■ Exercise aim ■
Leaving the pictures aside, transcribe the data below exactly.
##### Given information
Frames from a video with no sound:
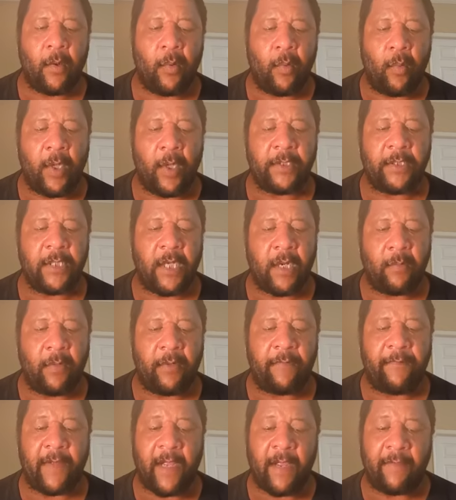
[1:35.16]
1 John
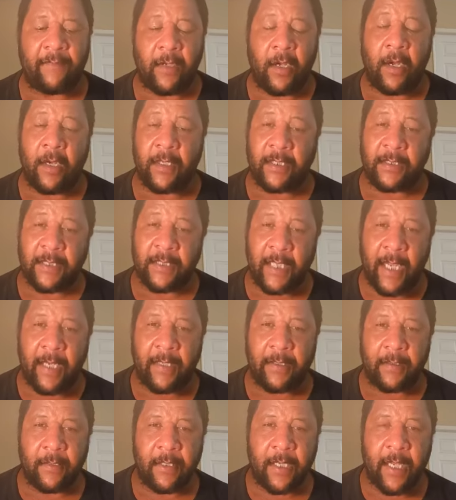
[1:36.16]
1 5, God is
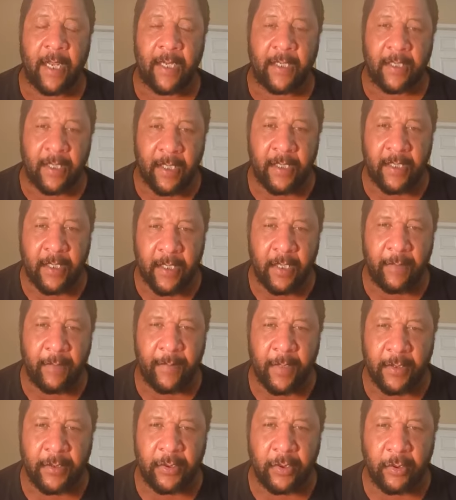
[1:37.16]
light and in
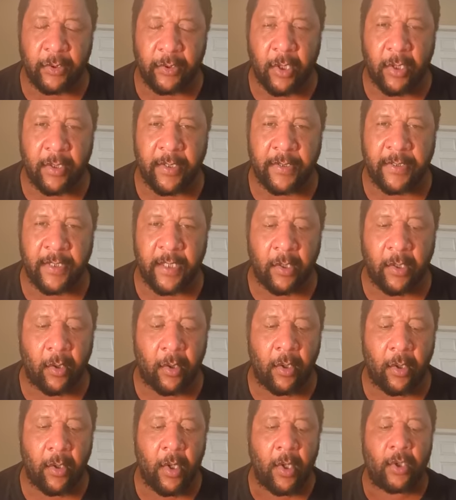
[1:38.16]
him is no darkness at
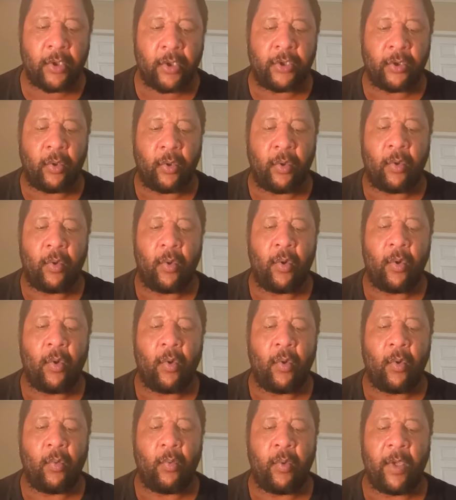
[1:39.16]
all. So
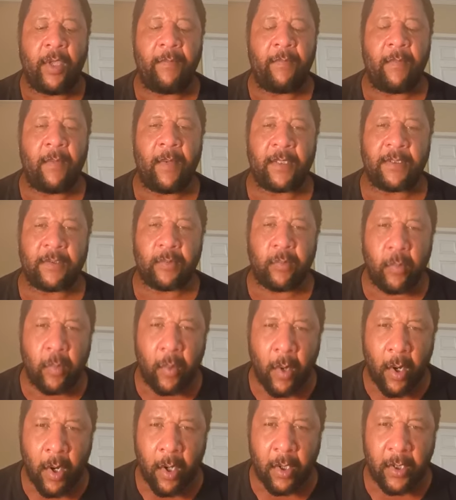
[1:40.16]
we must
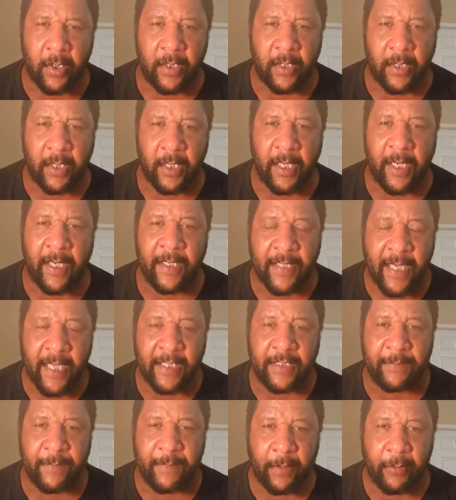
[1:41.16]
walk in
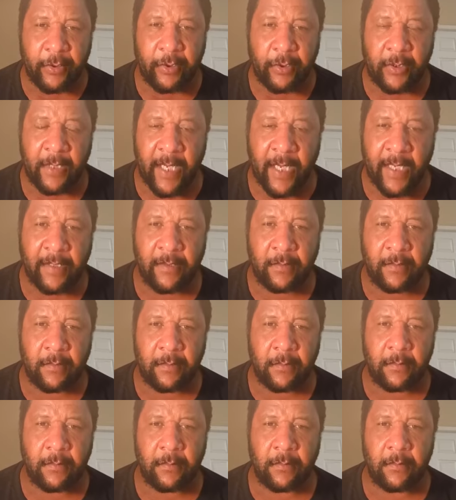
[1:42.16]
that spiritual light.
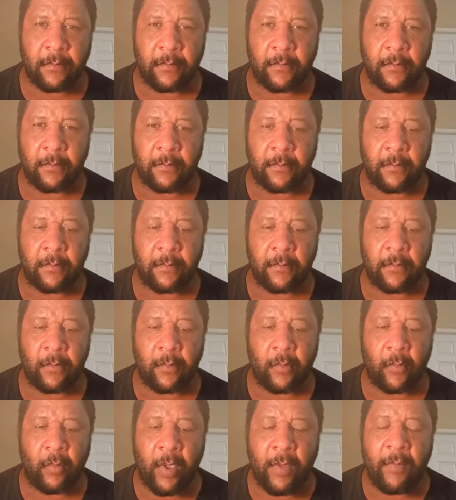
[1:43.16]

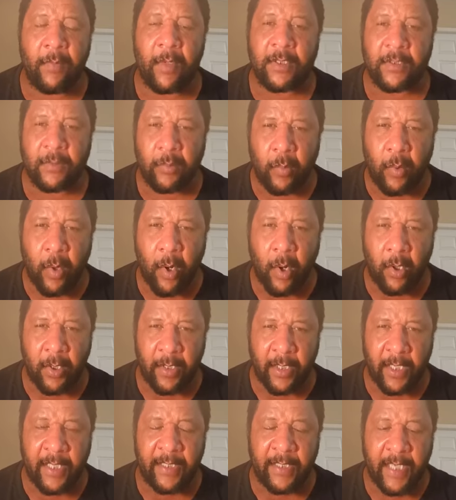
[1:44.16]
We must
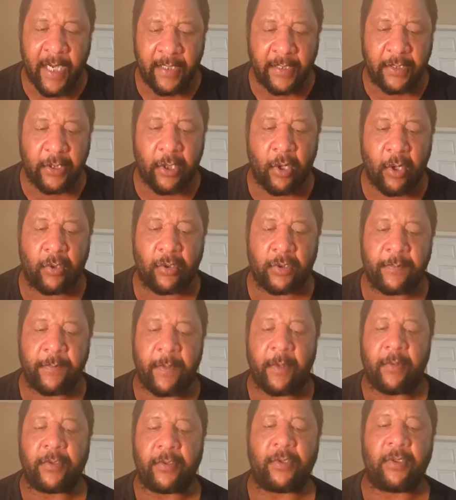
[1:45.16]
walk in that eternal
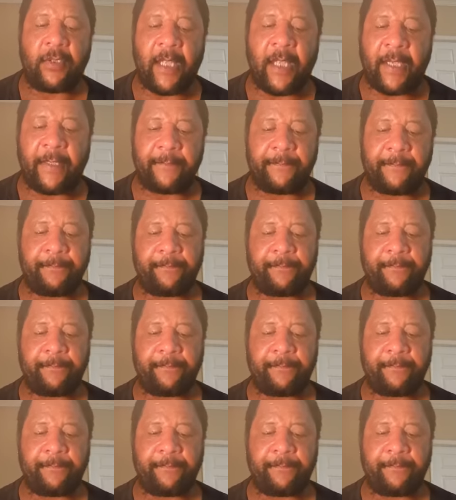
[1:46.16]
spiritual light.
##########
■ Response area ■
Frames from a video with no sound:
[1:35.16]
1 John
[1:36.16]
1 5, God is
[1:37.16]
light and in
[1:38.16]
him is no darkness at
[1:39.16]
all. So
[1:40.16]
we must
[1:41.16]
walk in
[1:42.16]
that spiritual light.
[1:43.16]

[1:44.16]
We must
[1:45.16]
walk in that eternal
[1:46.16]
spiritual light.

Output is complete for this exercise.